### [REQUIRED WORK]
What is needed is an exact copy of the line that contains "[00:00:03.00 to 00:00:04.00]" and of all later lines to the end of the records below, with no other lines.

Dataset entries:
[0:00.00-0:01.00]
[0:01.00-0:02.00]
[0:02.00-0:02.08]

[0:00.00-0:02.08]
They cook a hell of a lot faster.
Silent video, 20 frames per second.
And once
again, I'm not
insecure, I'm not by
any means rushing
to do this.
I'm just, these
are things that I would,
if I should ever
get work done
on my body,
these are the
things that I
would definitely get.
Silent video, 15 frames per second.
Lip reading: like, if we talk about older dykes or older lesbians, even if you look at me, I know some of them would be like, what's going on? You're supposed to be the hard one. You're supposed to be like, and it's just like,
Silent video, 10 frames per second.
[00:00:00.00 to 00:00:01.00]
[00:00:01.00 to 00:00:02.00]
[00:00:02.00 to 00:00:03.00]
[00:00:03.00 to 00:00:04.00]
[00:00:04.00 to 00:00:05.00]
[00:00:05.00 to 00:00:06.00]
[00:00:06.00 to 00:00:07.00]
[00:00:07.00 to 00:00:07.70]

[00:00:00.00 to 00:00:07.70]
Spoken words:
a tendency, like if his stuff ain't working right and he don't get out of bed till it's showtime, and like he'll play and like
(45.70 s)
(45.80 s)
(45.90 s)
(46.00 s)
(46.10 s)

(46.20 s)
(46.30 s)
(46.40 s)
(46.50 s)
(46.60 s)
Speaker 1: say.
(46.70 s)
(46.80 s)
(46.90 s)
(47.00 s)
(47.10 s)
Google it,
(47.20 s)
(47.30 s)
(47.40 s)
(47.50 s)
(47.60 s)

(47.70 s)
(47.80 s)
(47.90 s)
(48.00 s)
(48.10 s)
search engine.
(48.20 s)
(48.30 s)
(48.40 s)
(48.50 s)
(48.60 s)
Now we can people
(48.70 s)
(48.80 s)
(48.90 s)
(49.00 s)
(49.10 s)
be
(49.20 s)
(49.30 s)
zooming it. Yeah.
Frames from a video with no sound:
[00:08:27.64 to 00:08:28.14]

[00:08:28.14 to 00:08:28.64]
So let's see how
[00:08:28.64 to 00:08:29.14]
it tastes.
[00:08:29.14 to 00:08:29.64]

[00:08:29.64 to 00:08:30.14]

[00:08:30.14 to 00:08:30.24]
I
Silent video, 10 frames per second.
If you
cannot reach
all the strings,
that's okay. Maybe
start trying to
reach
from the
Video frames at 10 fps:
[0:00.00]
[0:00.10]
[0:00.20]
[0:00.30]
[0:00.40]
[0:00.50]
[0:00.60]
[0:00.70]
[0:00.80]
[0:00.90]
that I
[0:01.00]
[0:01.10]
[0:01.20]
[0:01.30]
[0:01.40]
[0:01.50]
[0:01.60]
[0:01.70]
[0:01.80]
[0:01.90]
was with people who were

### [WORKED SOLUTION]
[00:00:03.00 to 00:00:04.00]
[00:00:04.00 to 00:00:05.00]
[00:00:05.00 to 00:00:06.00]
[00:00:06.00 to 00:00:07.00]
[00:00:07.00 to 00:00:07.70]

[00:00:00.00 to 00:00:07.70]
Spoken words:
a tendency, like if his stuff ain't working right and he don't get out of bed till it's showtime, and like he'll play and like
(45.70 s)
(45.80 s)
(45.90 s)
(46.00 s)
(46.10 s)

(46.20 s)
(46.30 s)
(46.40 s)
(46.50 s)
(46.60 s)
Speaker 1: say.
(46.70 s)
(46.80 s)
(46.90 s)
(47.00 s)
(47.10 s)
Google it,
(47.20 s)
(47.30 s)
(47.40 s)
(47.50 s)
(47.60 s)

(47.70 s)
(47.80 s)
(47.90 s)
(48.00 s)
(48.10 s)
search engine.
(48.20 s)
(48.30 s)
(48.40 s)
(48.50 s)
(48.60 s)
Now we can people
(48.70 s)
(48.80 s)
(48.90 s)
(49.00 s)
(49.10 s)
be
(49.20 s)
(49.30 s)
zooming it. Yeah.
Frames from a video with no sound:
[00:08:27.64 to 00:08:28.14]

[00:08:28.14 to 00:08:28.64]
So let's see how
[00:08:28.64 to 00:08:29.14]
it tastes.
[00:08:29.14 to 00:08:29.64]

[00:08:29.64 to 00:08:30.14]

[00:08:30.14 to 00:08:30.24]
I
Silent video, 10 frames per second.
If you
cannot reach
all the strings,
that's okay. Maybe
start trying to
reach
from the
Video frames at 10 fps:
[0:00.00]
[0:00.10]
[0:00.20]
[0:00.30]
[0:00.40]
[0:00.50]
[0:00.60]
[0:00.70]
[0:00.80]
[0:00.90]
that I
[0:01.00]
[0:01.10]
[0:01.20]
[0:01.30]
[0:01.40]
[0:01.50]
[0:01.60]
[0:01.70]
[0:01.80]
[0:01.90]
was with people who were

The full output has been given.